BZOJ2141 排队

题目传送门

Solution:

这就是一个裸的动态逆序对问题,对于每一次交换,可以看作是先删掉一个数,再删一个数,然后加入一个数,再加入一个数,所以只要解决插入和删除就可以了。对于删除,我们只需要知道在x前面有几个数比它大,在它后面有几个数比它小。对于插入,我们也只需要知道在x前面有几个数比它大,在它后面有几个数比它小。然后就可以维护逆序对的数量了。
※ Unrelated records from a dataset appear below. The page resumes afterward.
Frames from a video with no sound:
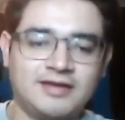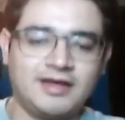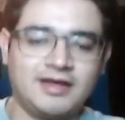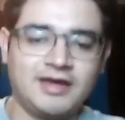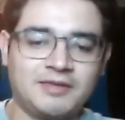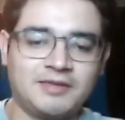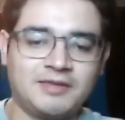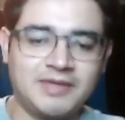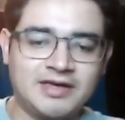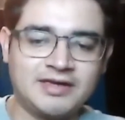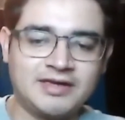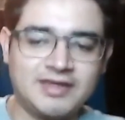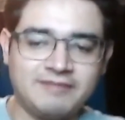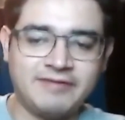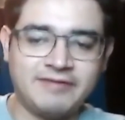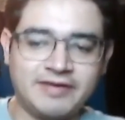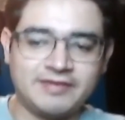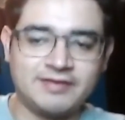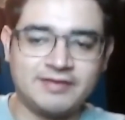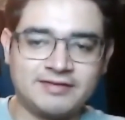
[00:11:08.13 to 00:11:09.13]
like me
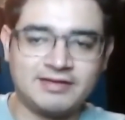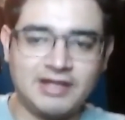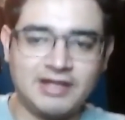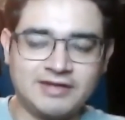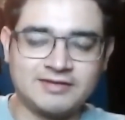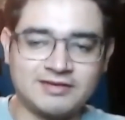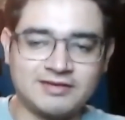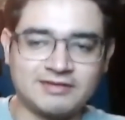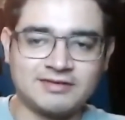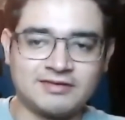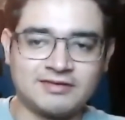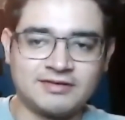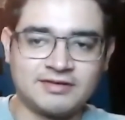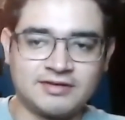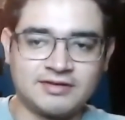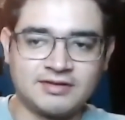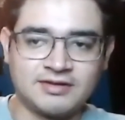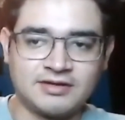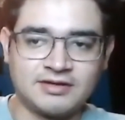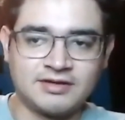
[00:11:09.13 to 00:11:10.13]
giving these lessons.
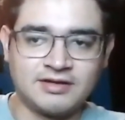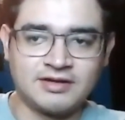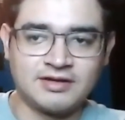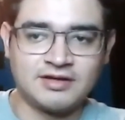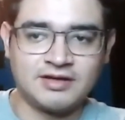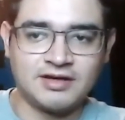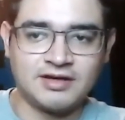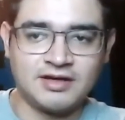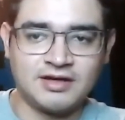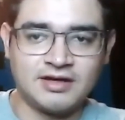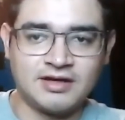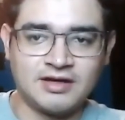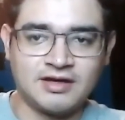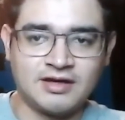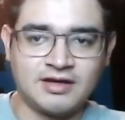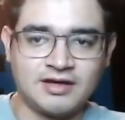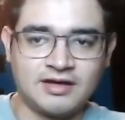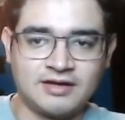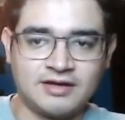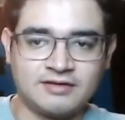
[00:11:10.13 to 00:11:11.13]

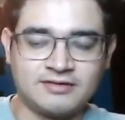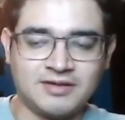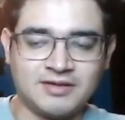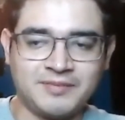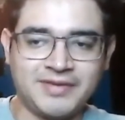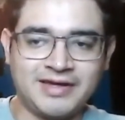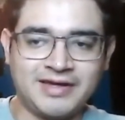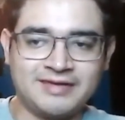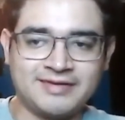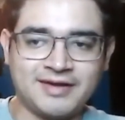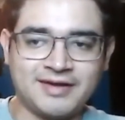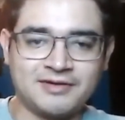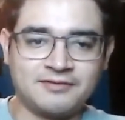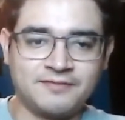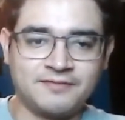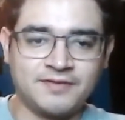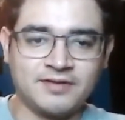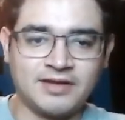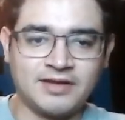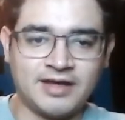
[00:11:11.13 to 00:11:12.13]
Some days I
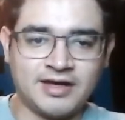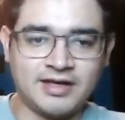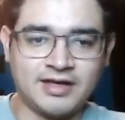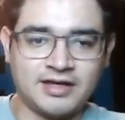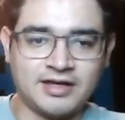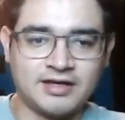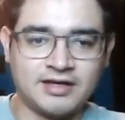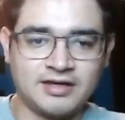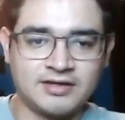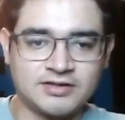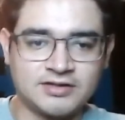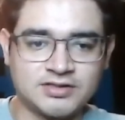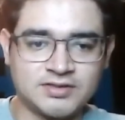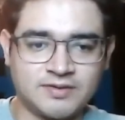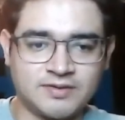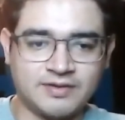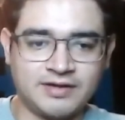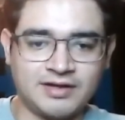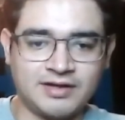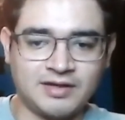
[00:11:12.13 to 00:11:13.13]
don't feel like
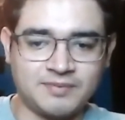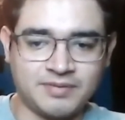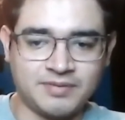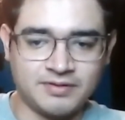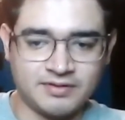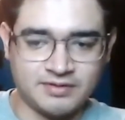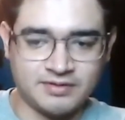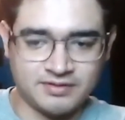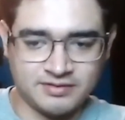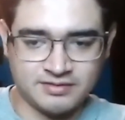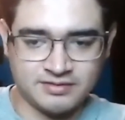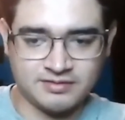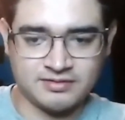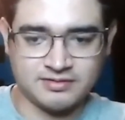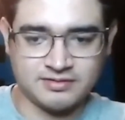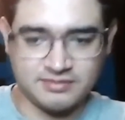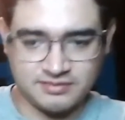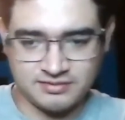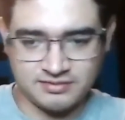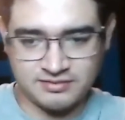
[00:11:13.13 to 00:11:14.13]
showing up.
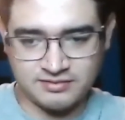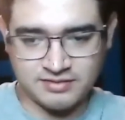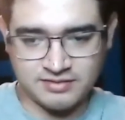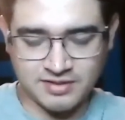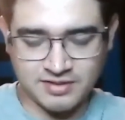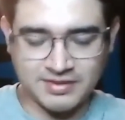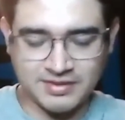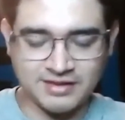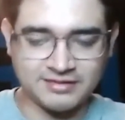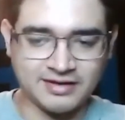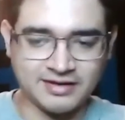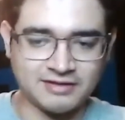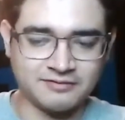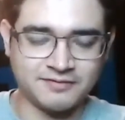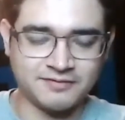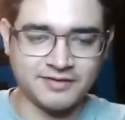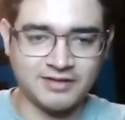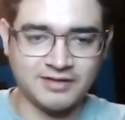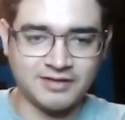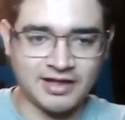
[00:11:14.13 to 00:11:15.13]
Some days I
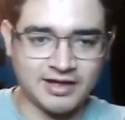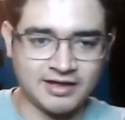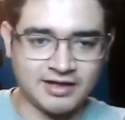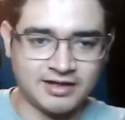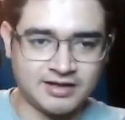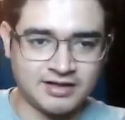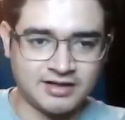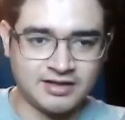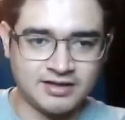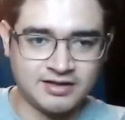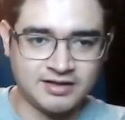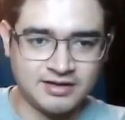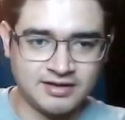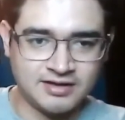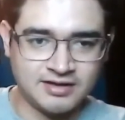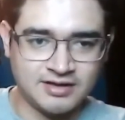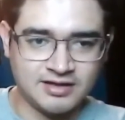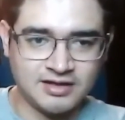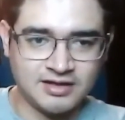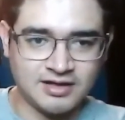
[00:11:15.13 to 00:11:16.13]
don't feel like
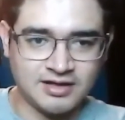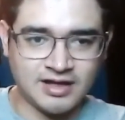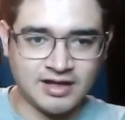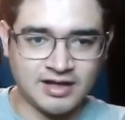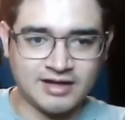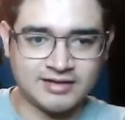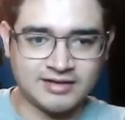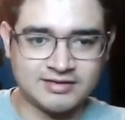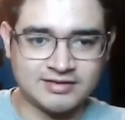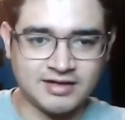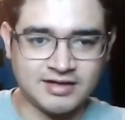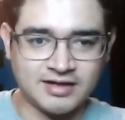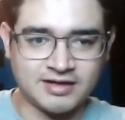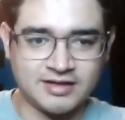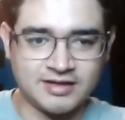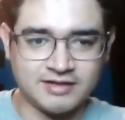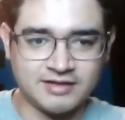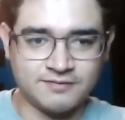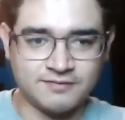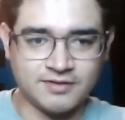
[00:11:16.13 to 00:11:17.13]

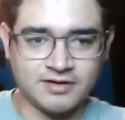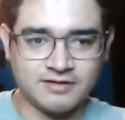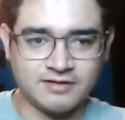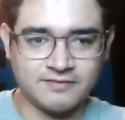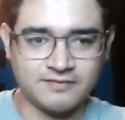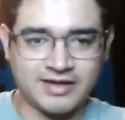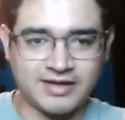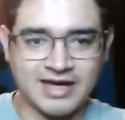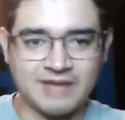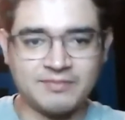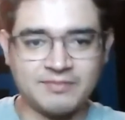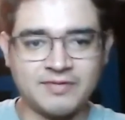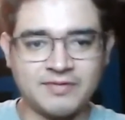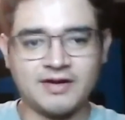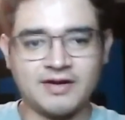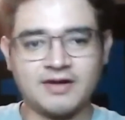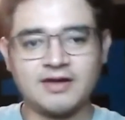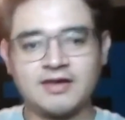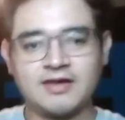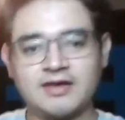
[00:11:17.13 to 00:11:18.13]
talking in front of a
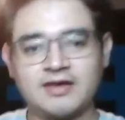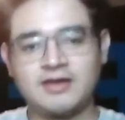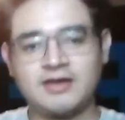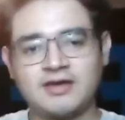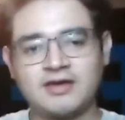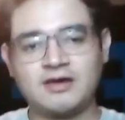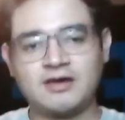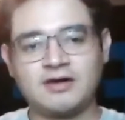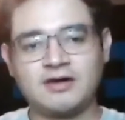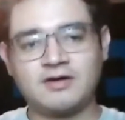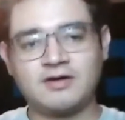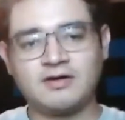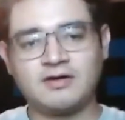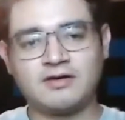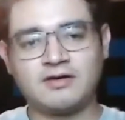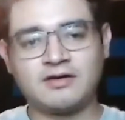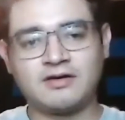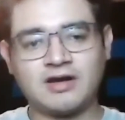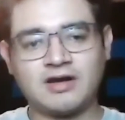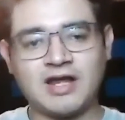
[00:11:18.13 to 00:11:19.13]
camera
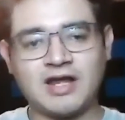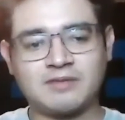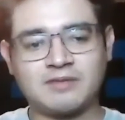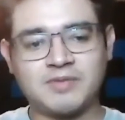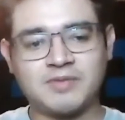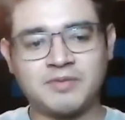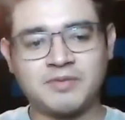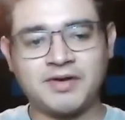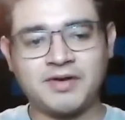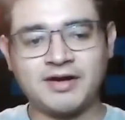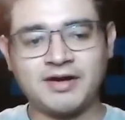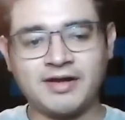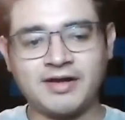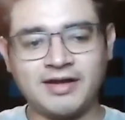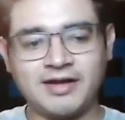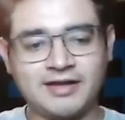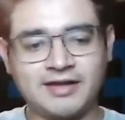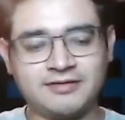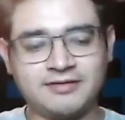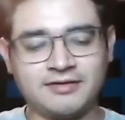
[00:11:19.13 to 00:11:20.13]
or like preparing a
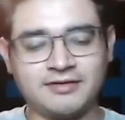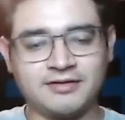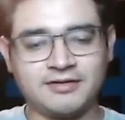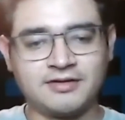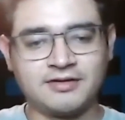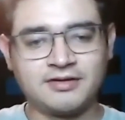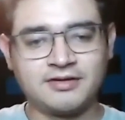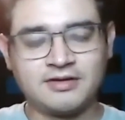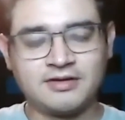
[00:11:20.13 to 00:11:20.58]
lesson.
这个可以用树套树来完成,外层树状数组表示位置为1~i的前缀和,内层线段树表示权值在l~r的数的个数。

code:

#include<cstdio>
#include<algorithm>
#include<cstdlib>
#include<cstring>
#include<cmath>
using namespace std;
int num,b[100005],a[100005],n,m,bit[100005],lson[10000005],rson[10000005],tree[10000005],cnt,ans;
int lowbit(int x){
    return x&-x;
}
void addy(int &u,int l,int r,int x,int y){
    if(!u)
        u=++cnt;
    if(l==r){
        tree[u]+=y;
        return;
    }
    int mid=(l+r)>>1;
    if(x<=mid)
        addy(lson[u],l,mid,x,y);
    else
        addy(rson[u],mid+1,r,x,y);
    tree[u]=tree[lson[u]]+tree[rson[u]];
}
void addx(int x,int y,int val){
    while(x<=n){
        addy(x,1,n,y,val);
        x+=lowbit(x);
    }
}
int queryy(int u,int l,int r,int i,int j){
    if(!u)
        return 0;
    if(l==i&&r==j)
        return tree[u];
    int mid=(l+r)>>1;
    if(j<=mid)
        return queryy(lson[u],l,mid,i,j);
    else
    if(i>mid)
        return queryy(rson[u],mid+1,r,i,j);
    return queryy(lson[u],l,mid,i,mid)+queryy(rson[u],mid+1,r,mid+1,j);
}
int queryx(int x,int l,int r){
    int ans=0;
    while(x){
        ans+=queryy(x,1,n,l,r);
        x-=lowbit(x);
    }
    return ans;
}
void del(int x){
    ans-=queryx(x-1,a[x]+1,n);
    ans-=queryx(n,1,a[x]-1);
    ans+=queryx(x-1,1,a[x]-1);
    addx(x,a[x],-1);
}
void ins(int x){
    ans+=queryx(x-1,a[x]+1,n);
    ans+=queryx(n,1,a[x]-1);
    ans-=queryx(x-1,1,a[x]-1);
    addx(x,a[x],1);
}
int main(){
    scanf("%d",&n);
    cnt=n;
    for(int i=1;i<=n;i++){
        scanf("%d",&a[i]);
        b[i]=a[i];
    }
    num=n;
    sort(b+1,b+1+num);
    num=unique(b+1,b+1+num)-b-1;
    for(int i=1;i<=n;i++){
        a[i]=lower_bound(b+1,b+1+num,a[i])-b;
        ans+=queryx(i-1,a[i]+1,n);
        addx(i,a[i],1);
    }
    printf("%d\n",ans);
    scanf("%d",&m);
    while(m--){ 
        int x,y;
        scanf("%d%d",&x,&y);
        del(x); 
        del(y);
        swap(a[x],a[y]);
        ins(x);
        ins(y);
        printf("%d\n",ans);
    }
    return 0;
}

2 thoughts on “BZOJ2141 排队”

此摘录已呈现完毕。